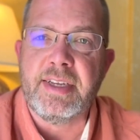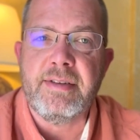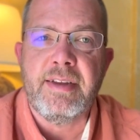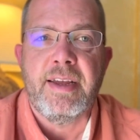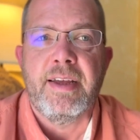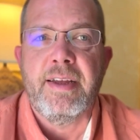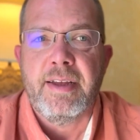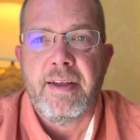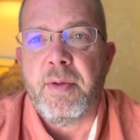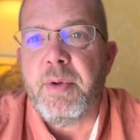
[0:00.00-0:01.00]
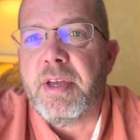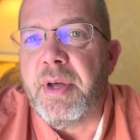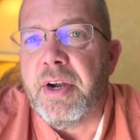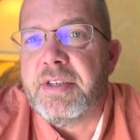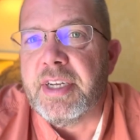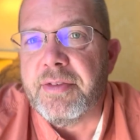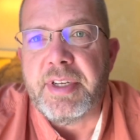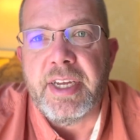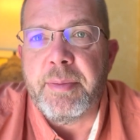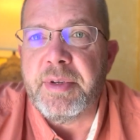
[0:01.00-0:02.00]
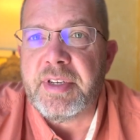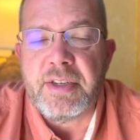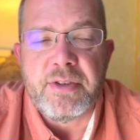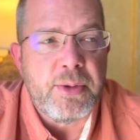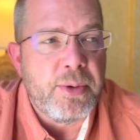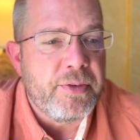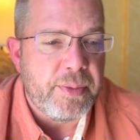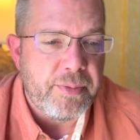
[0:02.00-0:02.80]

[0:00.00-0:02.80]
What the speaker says: And then we commit ourselves to him and say, so Lord,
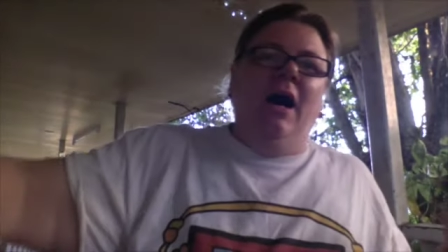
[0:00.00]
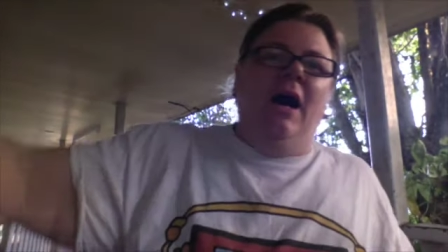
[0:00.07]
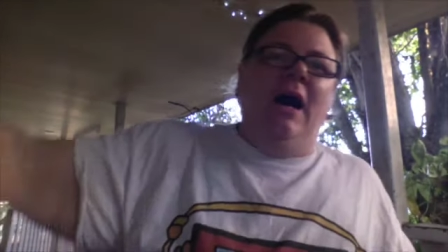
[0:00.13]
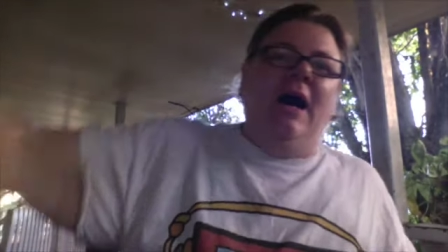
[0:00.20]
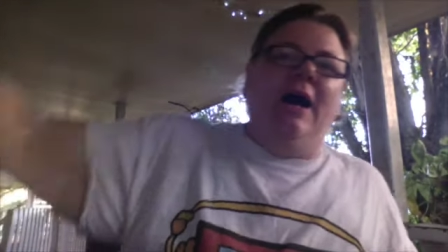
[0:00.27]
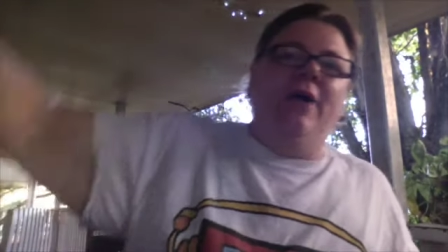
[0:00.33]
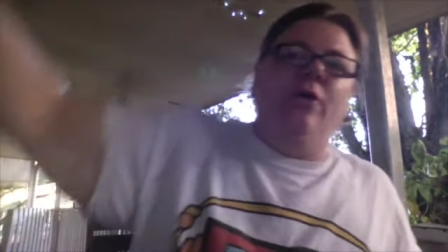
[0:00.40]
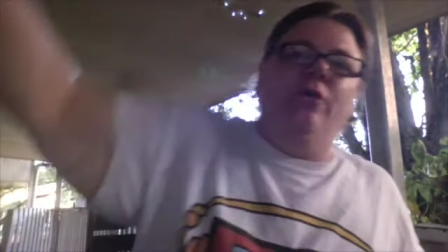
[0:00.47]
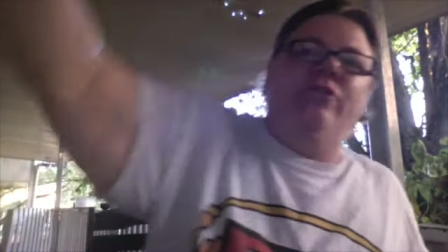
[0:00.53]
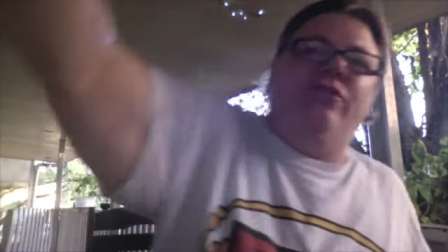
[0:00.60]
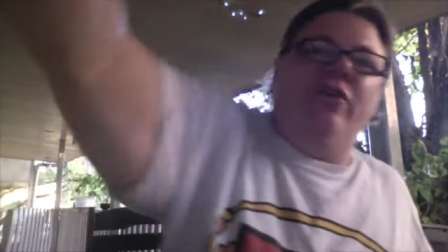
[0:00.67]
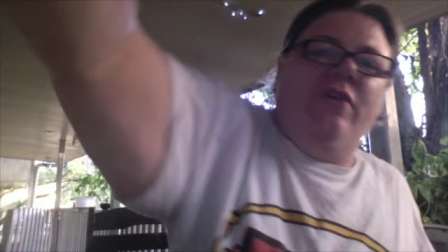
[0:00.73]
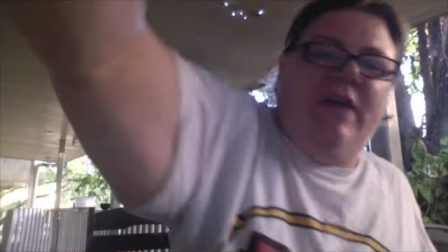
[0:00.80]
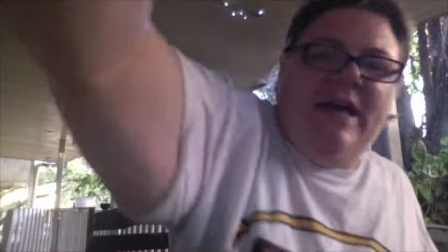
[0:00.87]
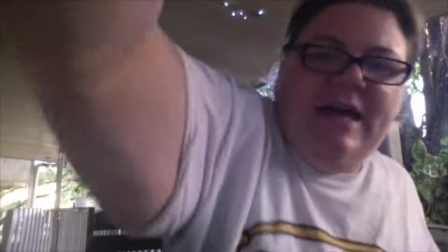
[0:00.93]
I
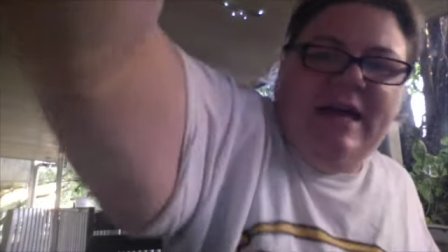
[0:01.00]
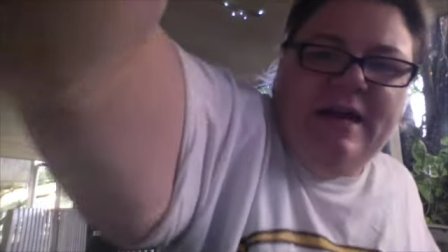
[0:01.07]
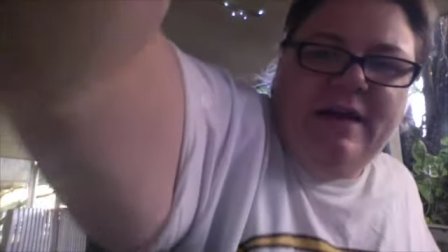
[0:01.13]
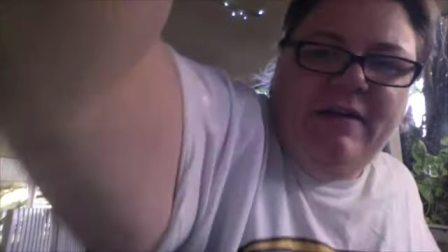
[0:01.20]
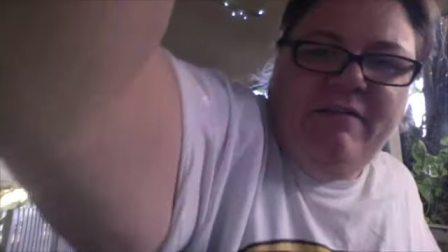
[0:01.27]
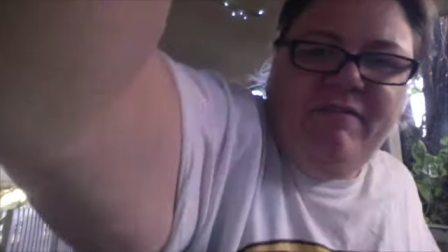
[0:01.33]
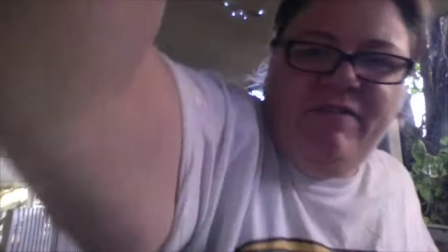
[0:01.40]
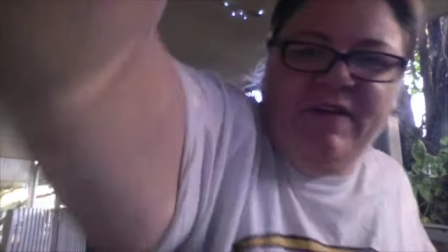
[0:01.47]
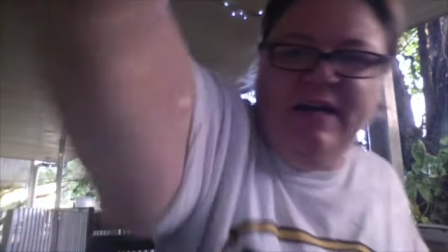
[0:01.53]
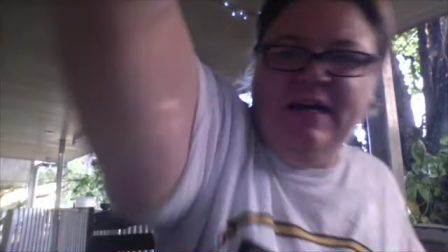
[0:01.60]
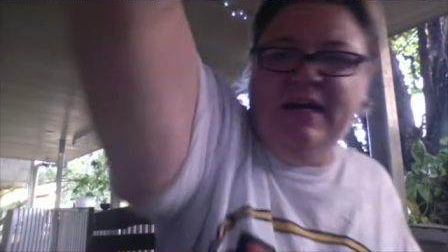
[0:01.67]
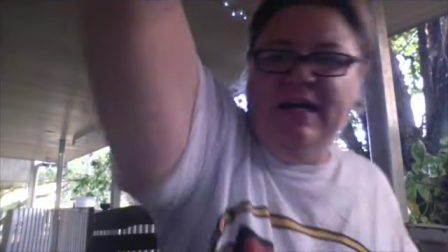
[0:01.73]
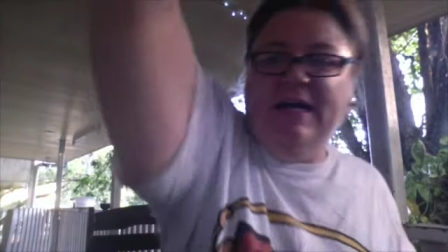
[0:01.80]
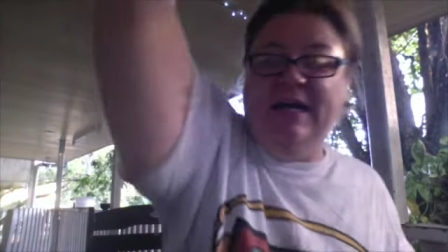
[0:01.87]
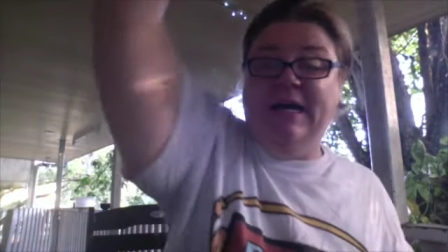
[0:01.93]
also have
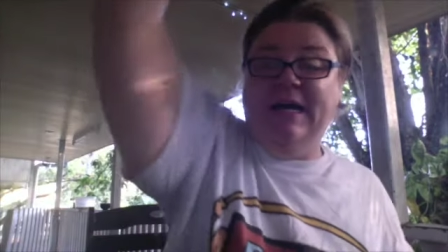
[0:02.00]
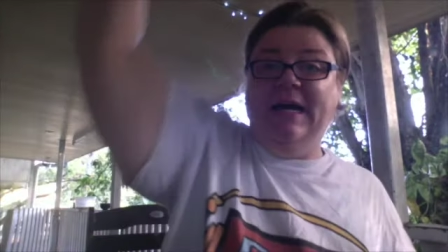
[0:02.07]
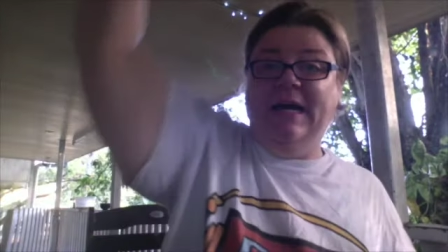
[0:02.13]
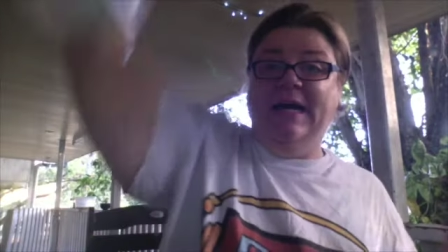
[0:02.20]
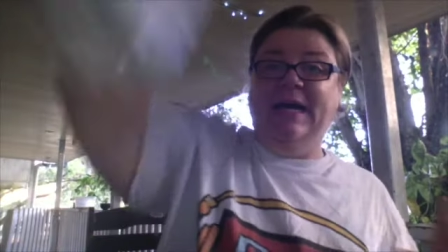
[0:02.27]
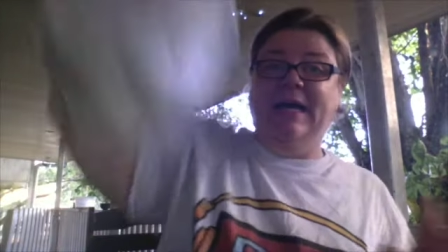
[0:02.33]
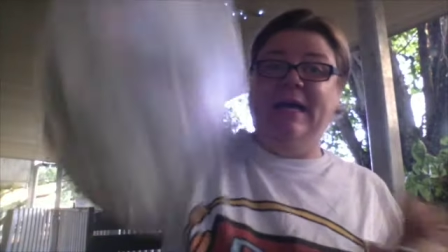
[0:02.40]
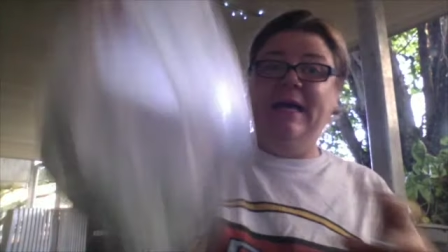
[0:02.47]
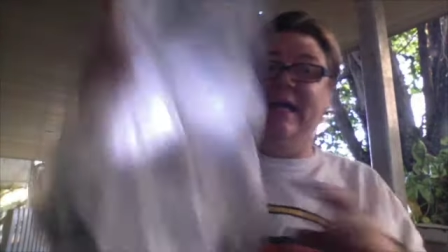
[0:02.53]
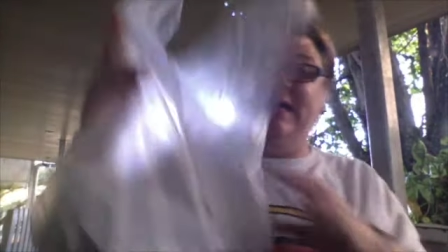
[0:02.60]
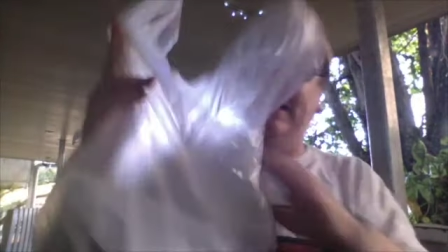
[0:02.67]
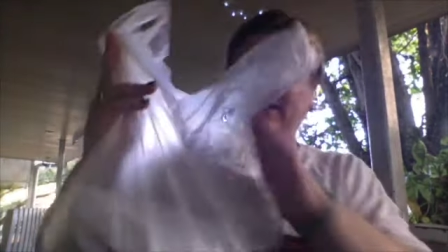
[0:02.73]
a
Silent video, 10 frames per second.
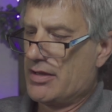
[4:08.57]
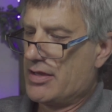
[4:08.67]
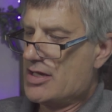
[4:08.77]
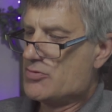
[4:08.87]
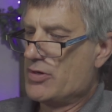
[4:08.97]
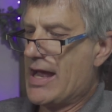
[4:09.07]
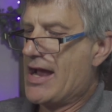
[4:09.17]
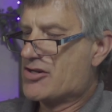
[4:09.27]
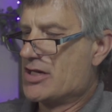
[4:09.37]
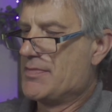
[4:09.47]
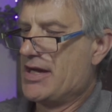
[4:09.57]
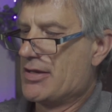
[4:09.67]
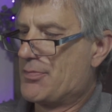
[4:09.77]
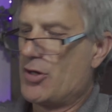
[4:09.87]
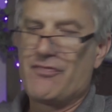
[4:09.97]
This would actually be
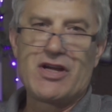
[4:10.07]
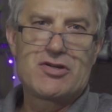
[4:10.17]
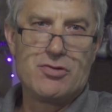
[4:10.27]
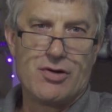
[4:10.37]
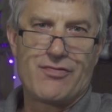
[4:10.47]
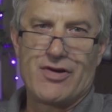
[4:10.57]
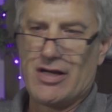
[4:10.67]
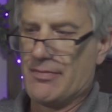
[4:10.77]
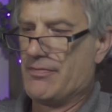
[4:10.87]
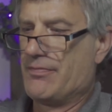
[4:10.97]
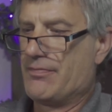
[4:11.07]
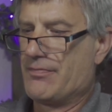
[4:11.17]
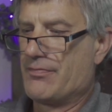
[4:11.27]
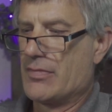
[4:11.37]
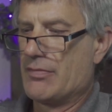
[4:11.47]
the perfect tool for him
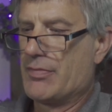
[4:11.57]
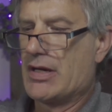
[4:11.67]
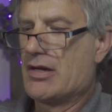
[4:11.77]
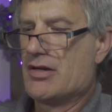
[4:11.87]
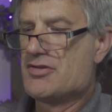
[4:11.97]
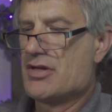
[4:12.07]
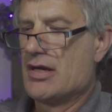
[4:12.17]
because,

» **How to complete this task**:
Give back the entries verbatim. Do not include any picture.

» **Solution for this task**:
[0:00.00-0:01.00]
[0:01.00-0:02.00]
[0:02.00-0:02.80]

[0:00.00-0:02.80]
What the speaker says: And then we commit ourselves to him and say, so Lord,
[0:00.00]
[0:00.07]
[0:00.13]
[0:00.20]
[0:00.27]
[0:00.33]
[0:00.40]
[0:00.47]
[0:00.53]
[0:00.60]
[0:00.67]
[0:00.73]
[0:00.80]
[0:00.87]
[0:00.93]
I
[0:01.00]
[0:01.07]
[0:01.13]
[0:01.20]
[0:01.27]
[0:01.33]
[0:01.40]
[0:01.47]
[0:01.53]
[0:01.60]
[0:01.67]
[0:01.73]
[0:01.80]
[0:01.87]
[0:01.93]
also have
[0:02.00]
[0:02.07]
[0:02.13]
[0:02.20]
[0:02.27]
[0:02.33]
[0:02.40]
[0:02.47]
[0:02.53]
[0:02.60]
[0:02.67]
[0:02.73]
a
Silent video, 10 frames per second.
[4:08.57]
[4:08.67]
[4:08.77]
[4:08.87]
[4:08.97]
[4:09.07]
[4:09.17]
[4:09.27]
[4:09.37]
[4:09.47]
[4:09.57]
[4:09.67]
[4:09.77]
[4:09.87]
[4:09.97]
This would actually be
[4:10.07]
[4:10.17]
[4:10.27]
[4:10.37]
[4:10.47]
[4:10.57]
[4:10.67]
[4:10.77]
[4:10.87]
[4:10.97]
[4:11.07]
[4:11.17]
[4:11.27]
[4:11.37]
[4:11.47]
the perfect tool for him
[4:11.57]
[4:11.67]
[4:11.77]
[4:11.87]
[4:11.97]
[4:12.07]
[4:12.17]
because,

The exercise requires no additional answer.